§ REQUIRED WORK
The records below are to be output exactly, except for their pictures.

§ INFORMATION PROVIDED
◇ ◇ ◇ ◇
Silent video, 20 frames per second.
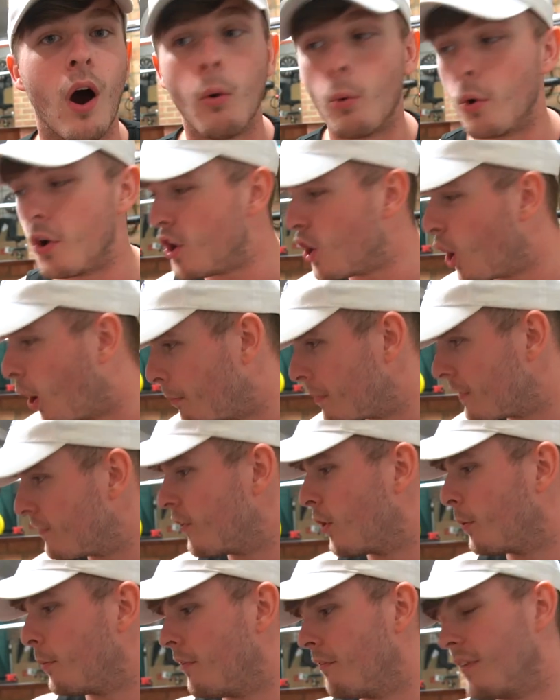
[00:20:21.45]
I would not be
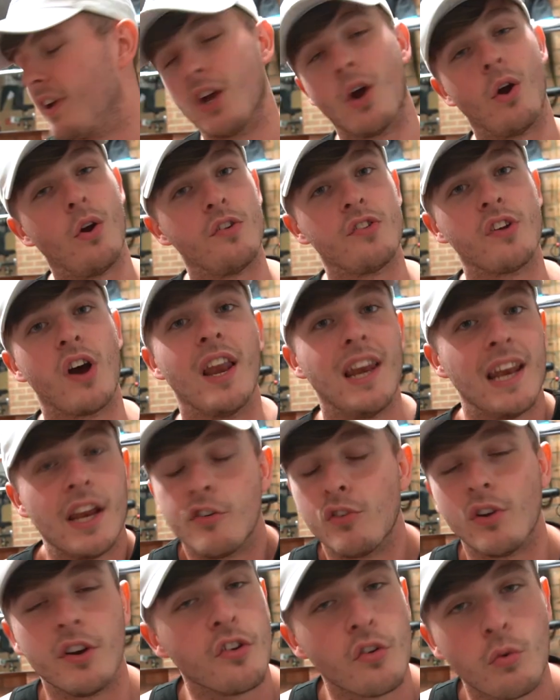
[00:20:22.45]
filming videos. I
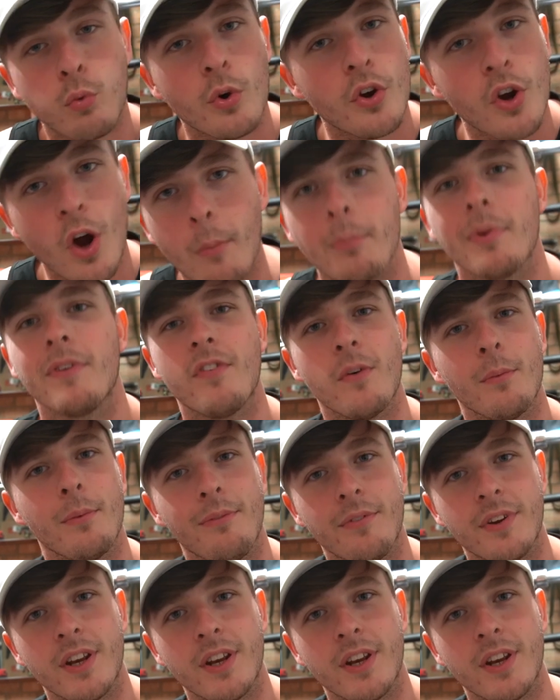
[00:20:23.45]
literally just would not be filming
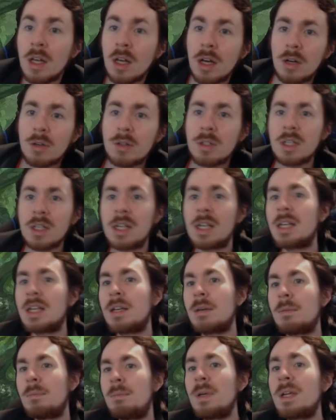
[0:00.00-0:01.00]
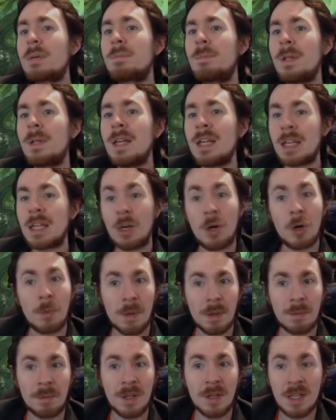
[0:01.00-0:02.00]
Okay, big play. Oh,
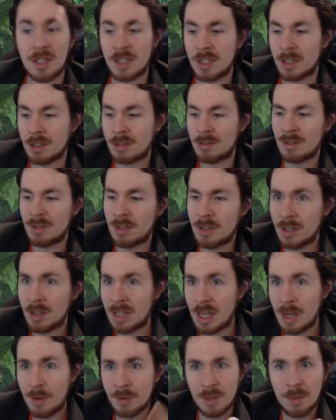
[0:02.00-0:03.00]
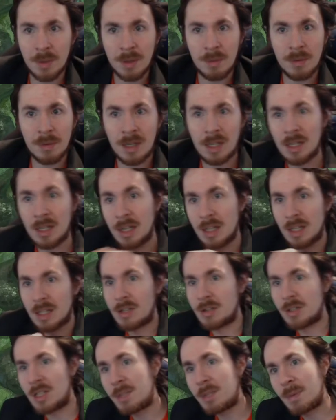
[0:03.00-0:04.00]
big plays here. You thought that was a big play.
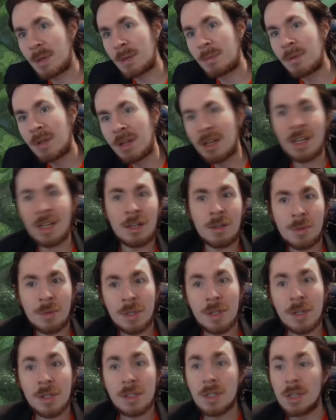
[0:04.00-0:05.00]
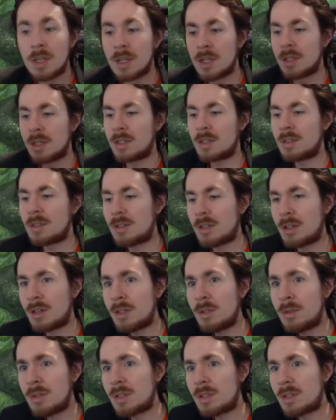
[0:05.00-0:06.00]
Here's this big play. I don't know what it does. Uh, are
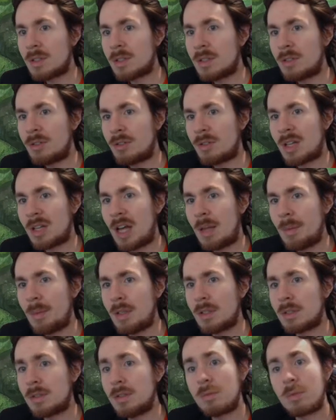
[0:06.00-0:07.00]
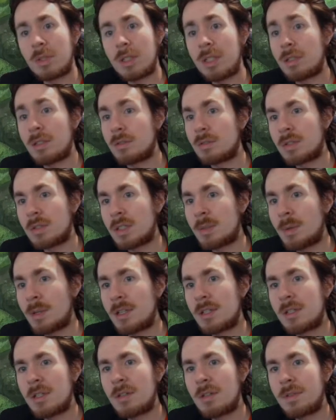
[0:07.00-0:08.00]
you in your common? Oh wow, expect
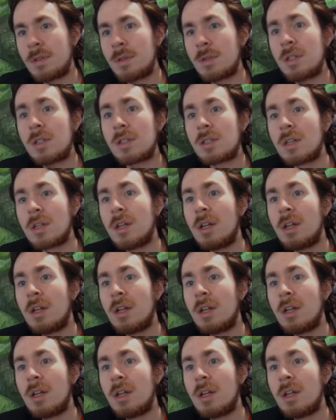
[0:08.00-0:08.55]
to see a few of these.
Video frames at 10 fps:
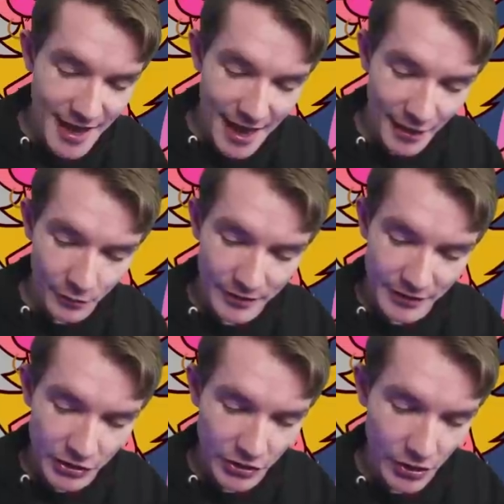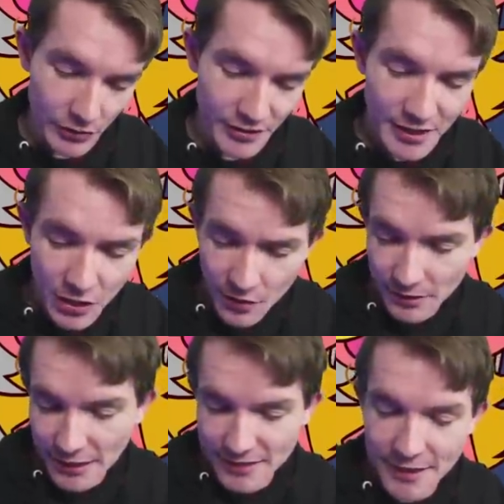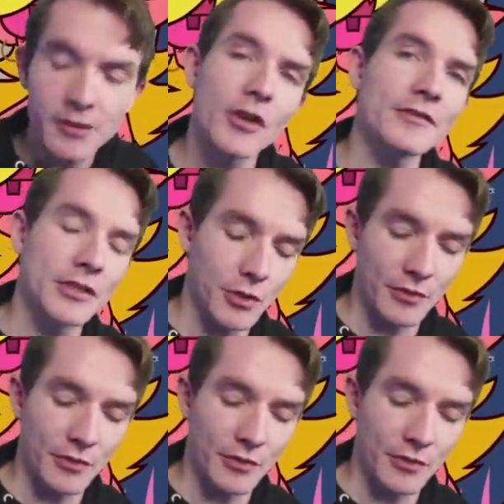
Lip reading: And it really shows. And you don't, like I said, you don't have to do it with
◇ ◇ ◇ ◇
§ EXERCISE SOLUTION
Silent video, 20 frames per second.
[00:20:21.45]
I would not be
[00:20:22.45]
filming videos. I
[00:20:23.45]
literally just would not be filming
[0:00.00-0:01.00]
[0:01.00-0:02.00]
Okay, big play. Oh,
[0:02.00-0:03.00]
[0:03.00-0:04.00]
big plays here. You thought that was a big play.
[0:04.00-0:05.00]
[0:05.00-0:06.00]
Here's this big play. I don't know what it does. Uh, are
[0:06.00-0:07.00]
[0:07.00-0:08.00]
you in your common? Oh wow, expect
[0:08.00-0:08.55]
to see a few of these.
Video frames at 10 fps:
Lip reading: And it really shows. And you don't, like I said, you don't have to do it with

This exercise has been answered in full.